YOUR ASSIGNMENT> Write out the data below in full, unchanged, minus the images.

PROVIDED DATA: Begin

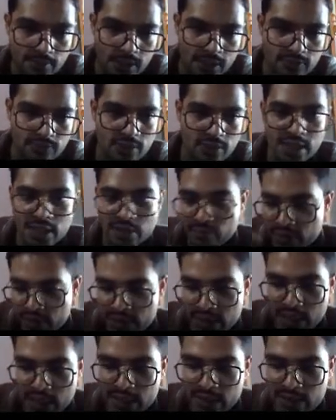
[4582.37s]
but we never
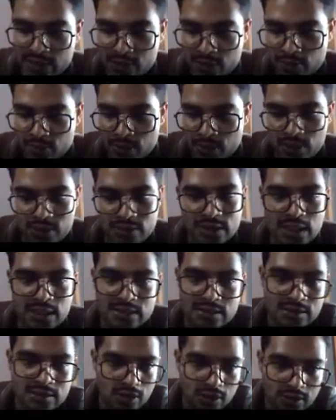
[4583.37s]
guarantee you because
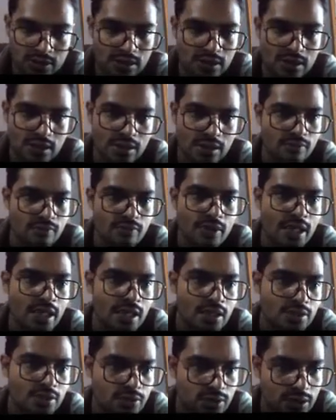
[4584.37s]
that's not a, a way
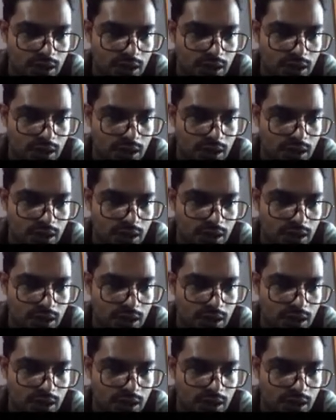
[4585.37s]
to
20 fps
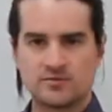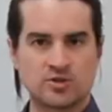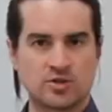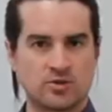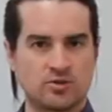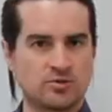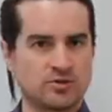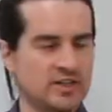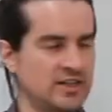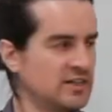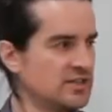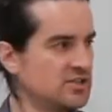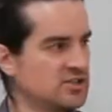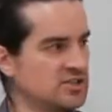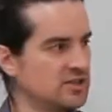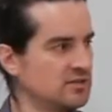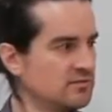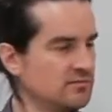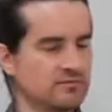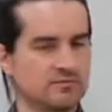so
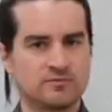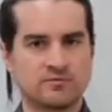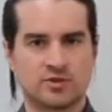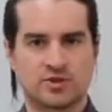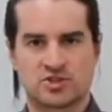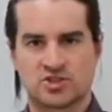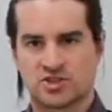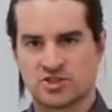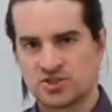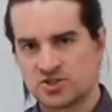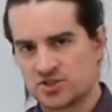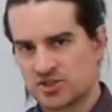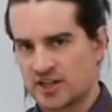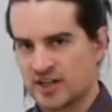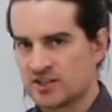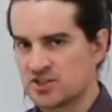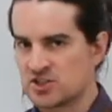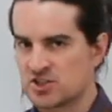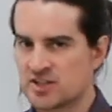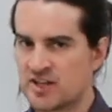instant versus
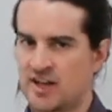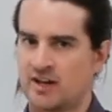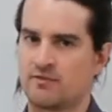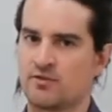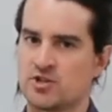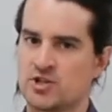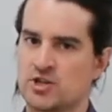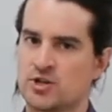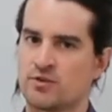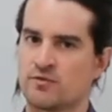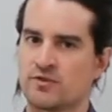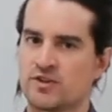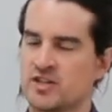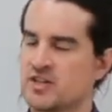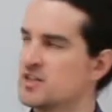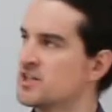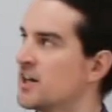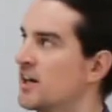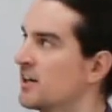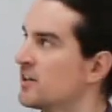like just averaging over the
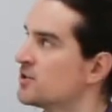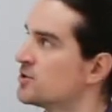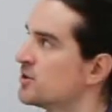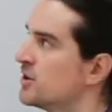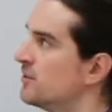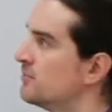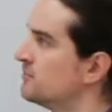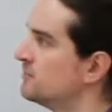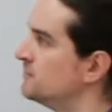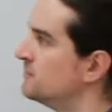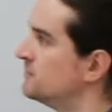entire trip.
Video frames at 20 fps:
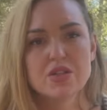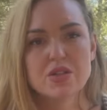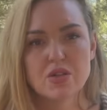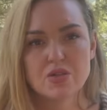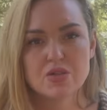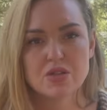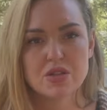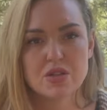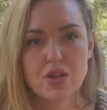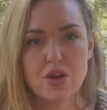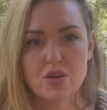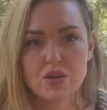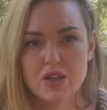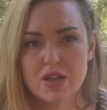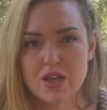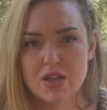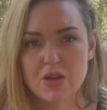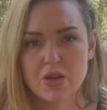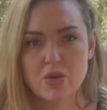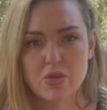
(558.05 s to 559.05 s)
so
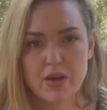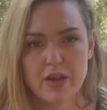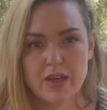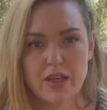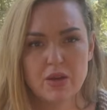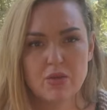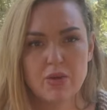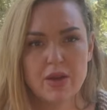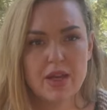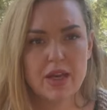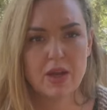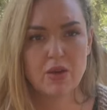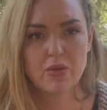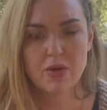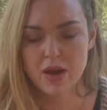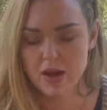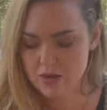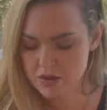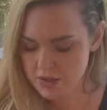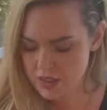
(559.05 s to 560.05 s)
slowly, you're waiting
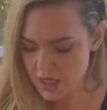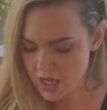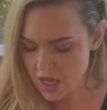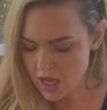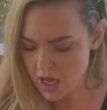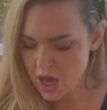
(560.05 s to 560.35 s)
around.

PROVIDED DATA: End

WORKED SOLUTION>
[4582.37s]
but we never
[4583.37s]
guarantee you because
[4584.37s]
that's not a, a way
[4585.37s]
to
20 fps
so
instant versus
like just averaging over the
entire trip.
Video frames at 20 fps:
(558.05 s to 559.05 s)
so
(559.05 s to 560.05 s)
slowly, you're waiting
(560.05 s to 560.35 s)
around.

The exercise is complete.